A couple of weeks ago I was talking to a man whom I’ve known for years and who has been a dedicated nationalist since before I understood the meaning of the word. And I was interested to know what he’d think of my doubts about Remembrance Day.

Betrayal

He told me that both his grandfathers had served in the same Pals Regiment during the First World War. Both fought on the Somme, one survived the war and the other fell in battle and left a wife and three children. He felt that the soldiers believed they were fighting for their country, but that their patriotism had been betrayed and their willingness for sacrifice had been treated with contempt.

Well yes, by definition their patriotism was betrayed - they fought for a cause that sought to eliminate the nation state, but doesn’t this say as much about our own shortcomings as it does about the shortcomings of those whom we trust to lead us? I am not a great believer in blind obedience, and I find it hard to interpret First World War soldiers climbing out of their trenches and walking towards a hail of machine gun bullets as an act of heroism.

My friend recalled his grandfather describing the scene: How he’d looked down the line of soldiers to his left and right and seen many fall, how he’d seen others turn up the collars of their battle dress as if somehow that might protect them from bullets in the same way as it would from a chill wind.

I know we shouldn’t view the behaviour of yesterday through the eyes of today, but isn’t there a difference between fighting to the last man in defence of hearth and home and walking towards almost certain death for causes that still remains unclear? This isn’t to besmirch the memory of those who in my mind died so pointlessly, but it is not more heroic to refuse to throw away one’s life than it is to follow orders that defy all logic - especially when the alternative is the firing squad.

And just as our forebears turned up their collars against a hail of bullets, so our present day brothers and sisters turn up their collars against the onslaught of liberalism, mass third world immigration, and enforced multiculturalism.

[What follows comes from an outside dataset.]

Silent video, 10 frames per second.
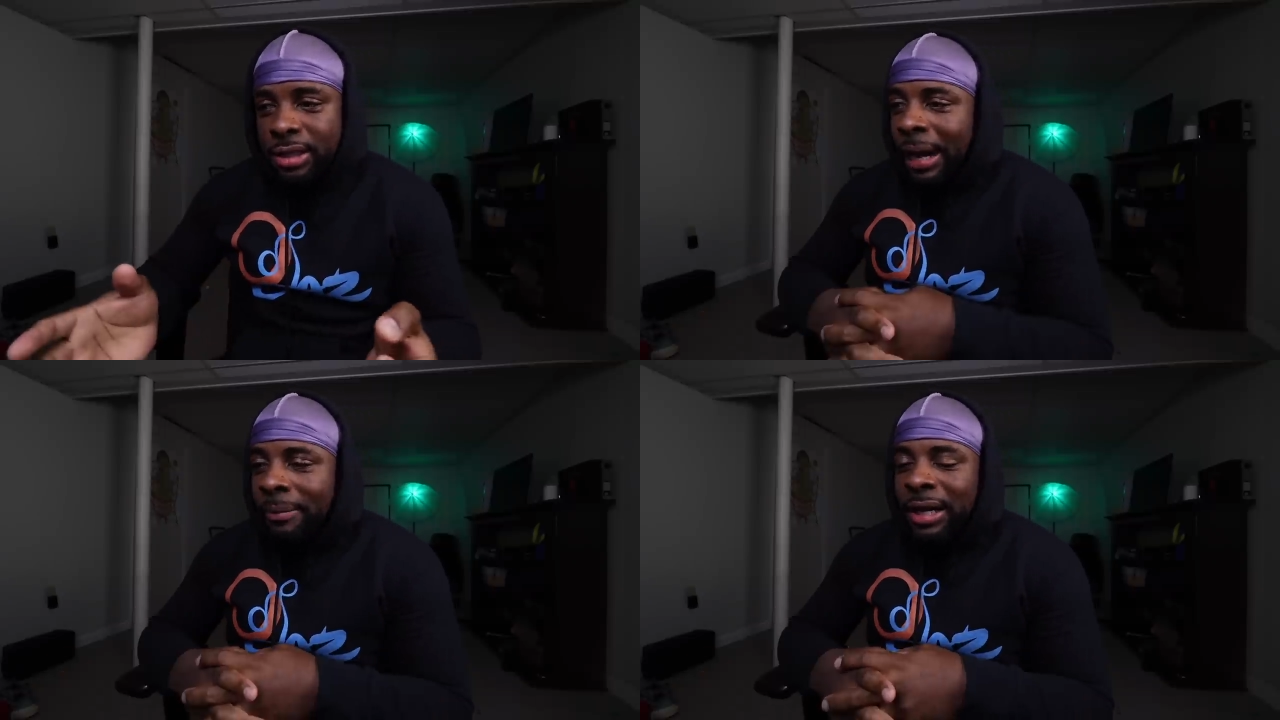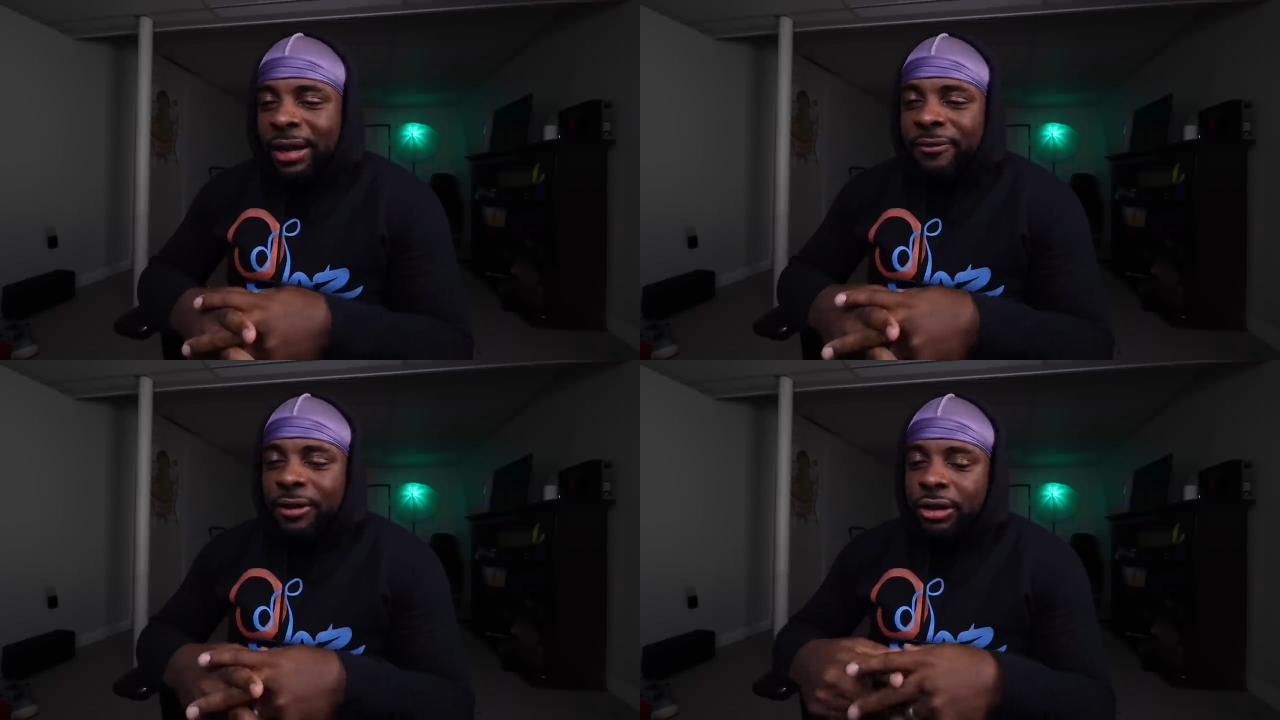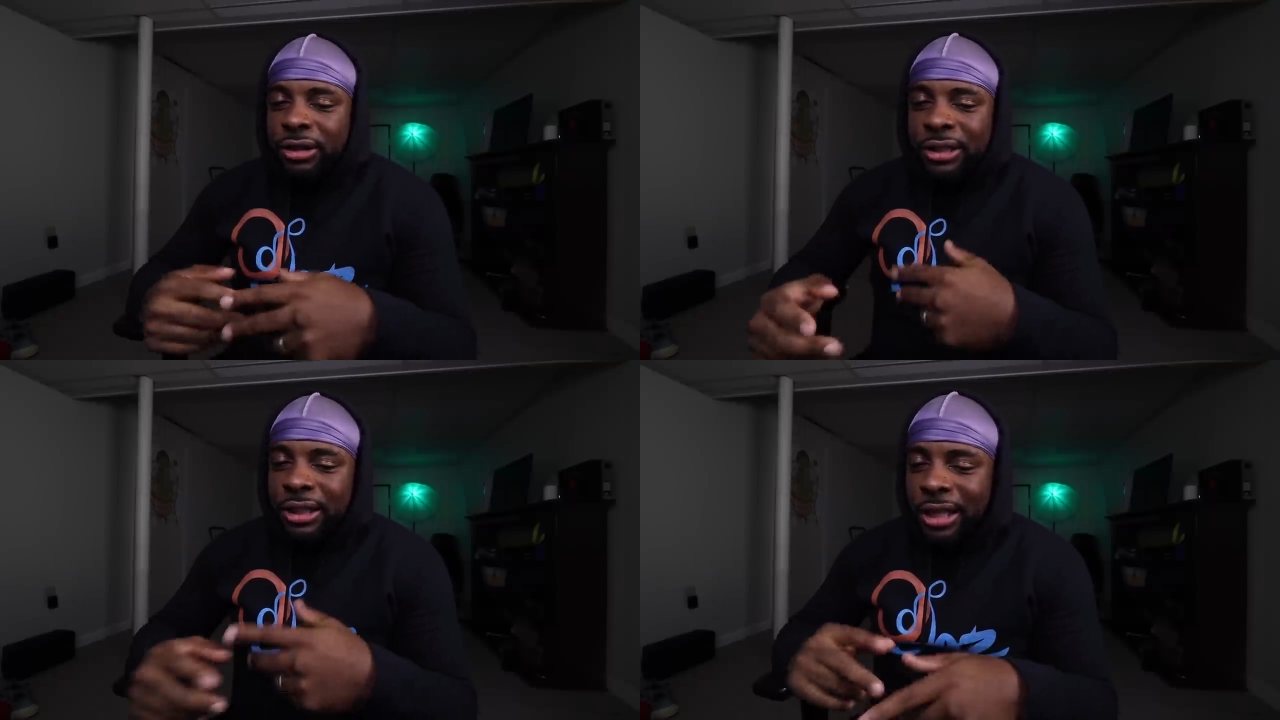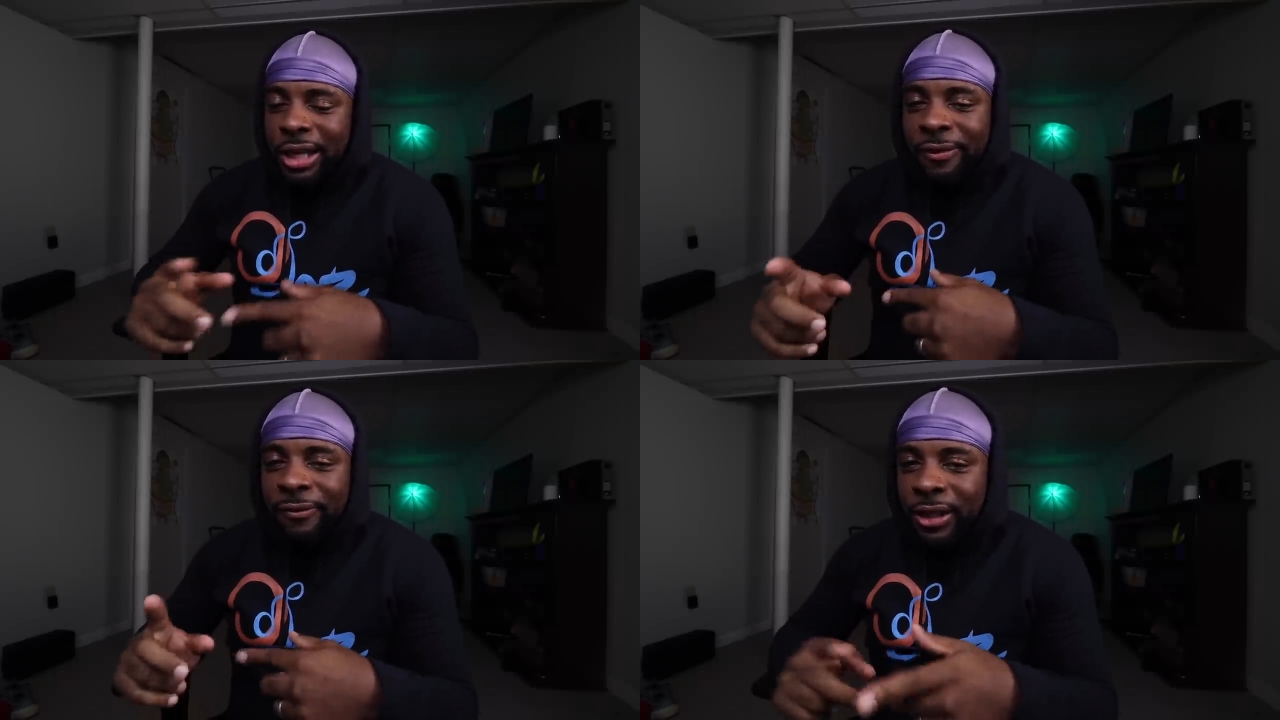I'm not finna sit
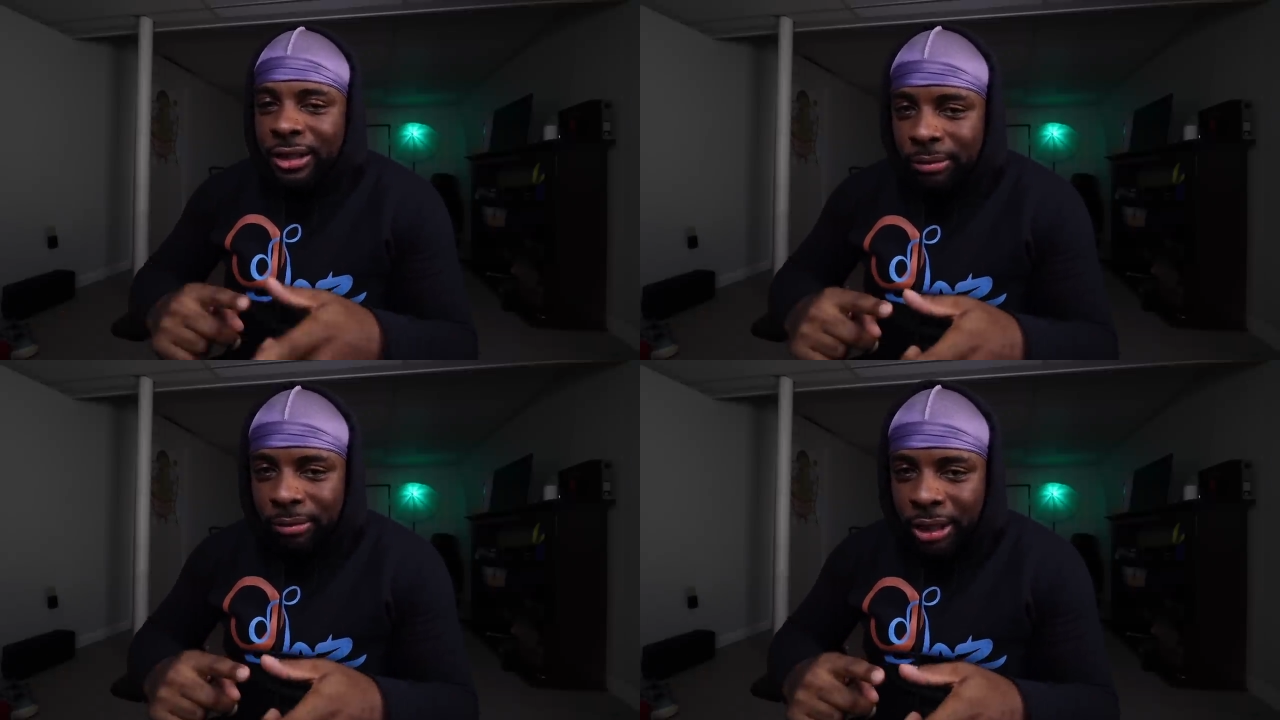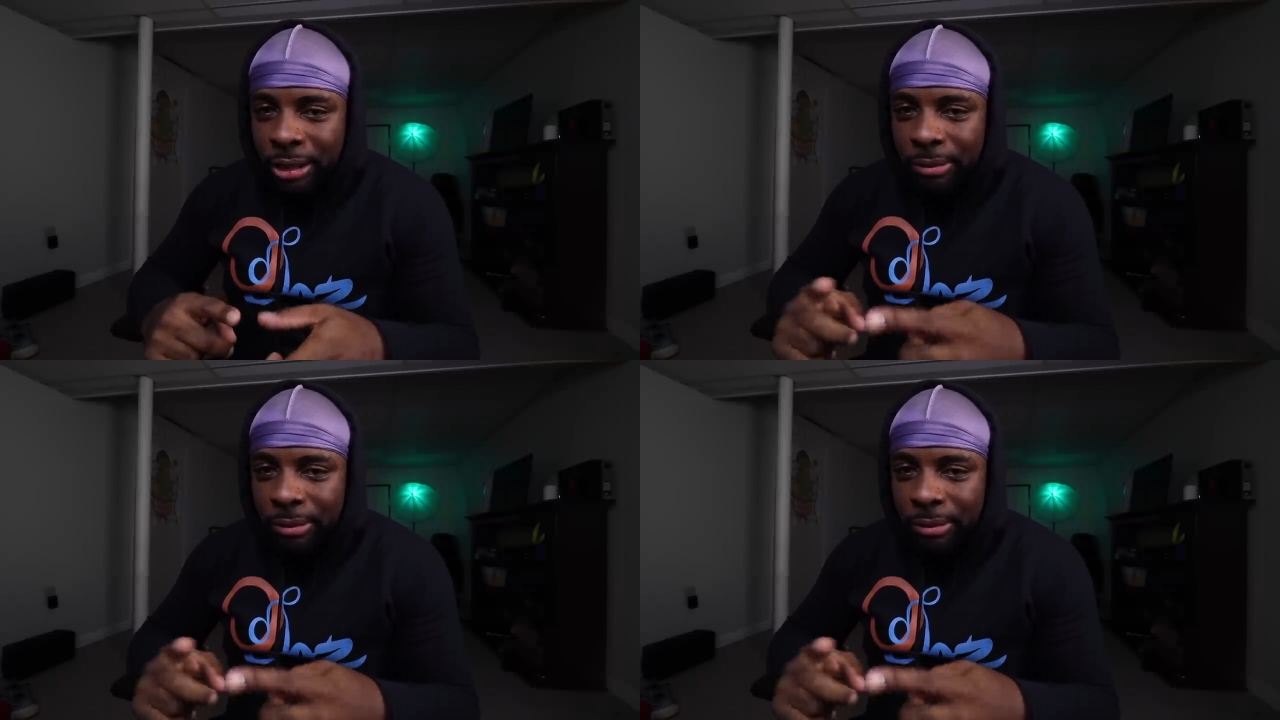here and victim blame.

Deep down we know where it’s leading, but rather than think for ourselves we prefer conformity to healthy scepticism. Incredibly, we find it easier to face a hail of bullets or even our total destruction than we do to buck the trend.

Fraud

Remembrance Day is a fraud; it is a political tool used for our control. And the insincerity of the establishment in respect of Britain’s war dead is exposed by the half-heartedness of the two minutes silence and the need for ex-servicemen and women to rely on the charity of poppy sales.

And although it is tragic that so many of our servicemen have fought and died in conflicts that have very little to do with Britain, we fool ourselves if we think they died for us. They died for the globalist ambitions of the international power elite that rules the west - the conflict in Iraq where our forces are little more than mercenaries is the clearest example of this. Couldn’t they see that for themselves?

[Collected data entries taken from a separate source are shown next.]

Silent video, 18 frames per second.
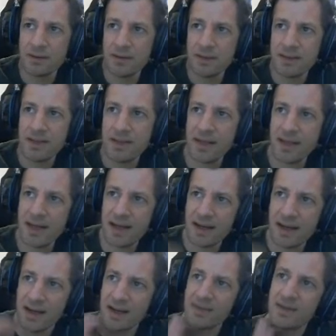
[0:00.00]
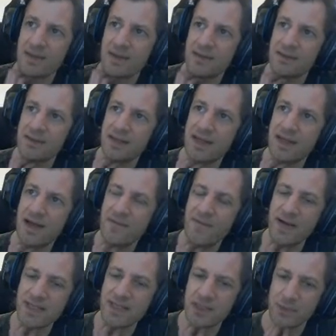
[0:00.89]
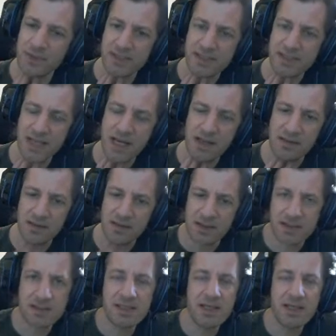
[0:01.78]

Yeah, and then, yeah, Basil was saying this.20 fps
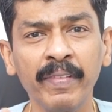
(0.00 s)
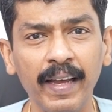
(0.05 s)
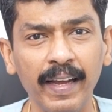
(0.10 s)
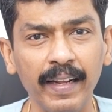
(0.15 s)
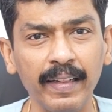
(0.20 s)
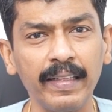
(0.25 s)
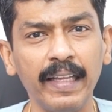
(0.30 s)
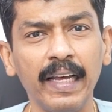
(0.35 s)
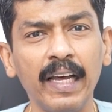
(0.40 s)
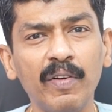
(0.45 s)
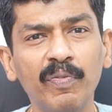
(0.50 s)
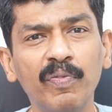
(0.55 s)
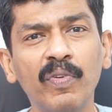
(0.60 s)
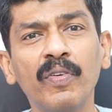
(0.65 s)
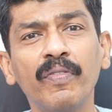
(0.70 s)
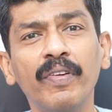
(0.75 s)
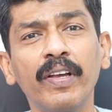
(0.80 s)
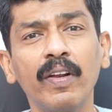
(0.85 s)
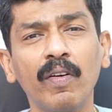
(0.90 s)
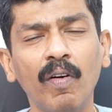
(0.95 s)
And
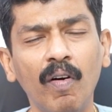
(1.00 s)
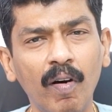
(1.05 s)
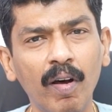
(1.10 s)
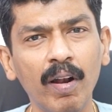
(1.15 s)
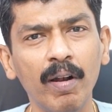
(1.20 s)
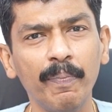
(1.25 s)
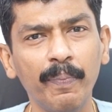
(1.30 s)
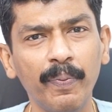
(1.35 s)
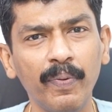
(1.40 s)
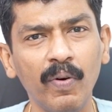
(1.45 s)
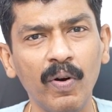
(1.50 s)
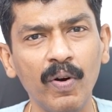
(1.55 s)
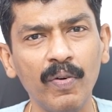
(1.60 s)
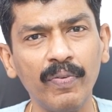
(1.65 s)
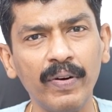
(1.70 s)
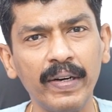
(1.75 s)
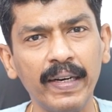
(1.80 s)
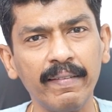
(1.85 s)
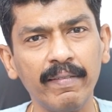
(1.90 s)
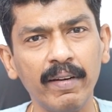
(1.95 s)
therefore, we are all prone
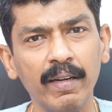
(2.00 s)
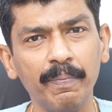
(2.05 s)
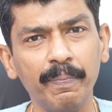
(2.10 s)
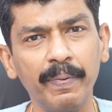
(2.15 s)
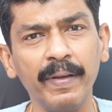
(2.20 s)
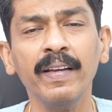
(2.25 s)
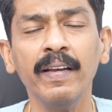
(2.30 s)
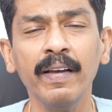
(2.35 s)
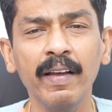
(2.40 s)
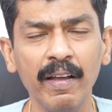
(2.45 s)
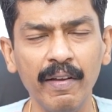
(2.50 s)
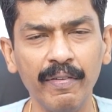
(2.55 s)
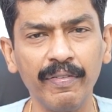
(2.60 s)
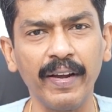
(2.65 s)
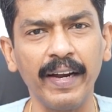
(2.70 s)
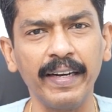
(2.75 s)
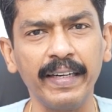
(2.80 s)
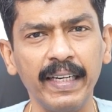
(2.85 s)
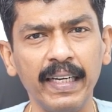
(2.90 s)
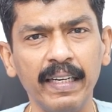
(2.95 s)
for developing
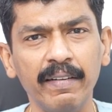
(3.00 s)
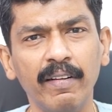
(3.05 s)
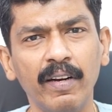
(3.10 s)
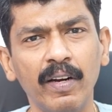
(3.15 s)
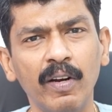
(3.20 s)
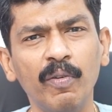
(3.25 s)
fatty liver.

We need to move away from this romantic and mawkishly sentimental understanding of our armed forces, especially during the conflicts of the 20th and 21st century. They were great fighters, they were brave, and they knew how to die, but they didn’t fight for Britain; they fought and are still fighting for a liberal establishment whose aim is world-wide hegemony. And I wonder, were they told it was their duty, how many of today’s heroes in Iraq would dare refuse to use their might against those of us who oppose what Britain has become.

* Quoted from the Department for culture, media, and sport government website.

** Liberalism is one of those words that mean different things to different people - when I use the word I mean the ‘official establishment attitude’ of the Western political, media, and entertainment elite, and all its manifestations; liberalism is the practical application of the belief in the equality of man.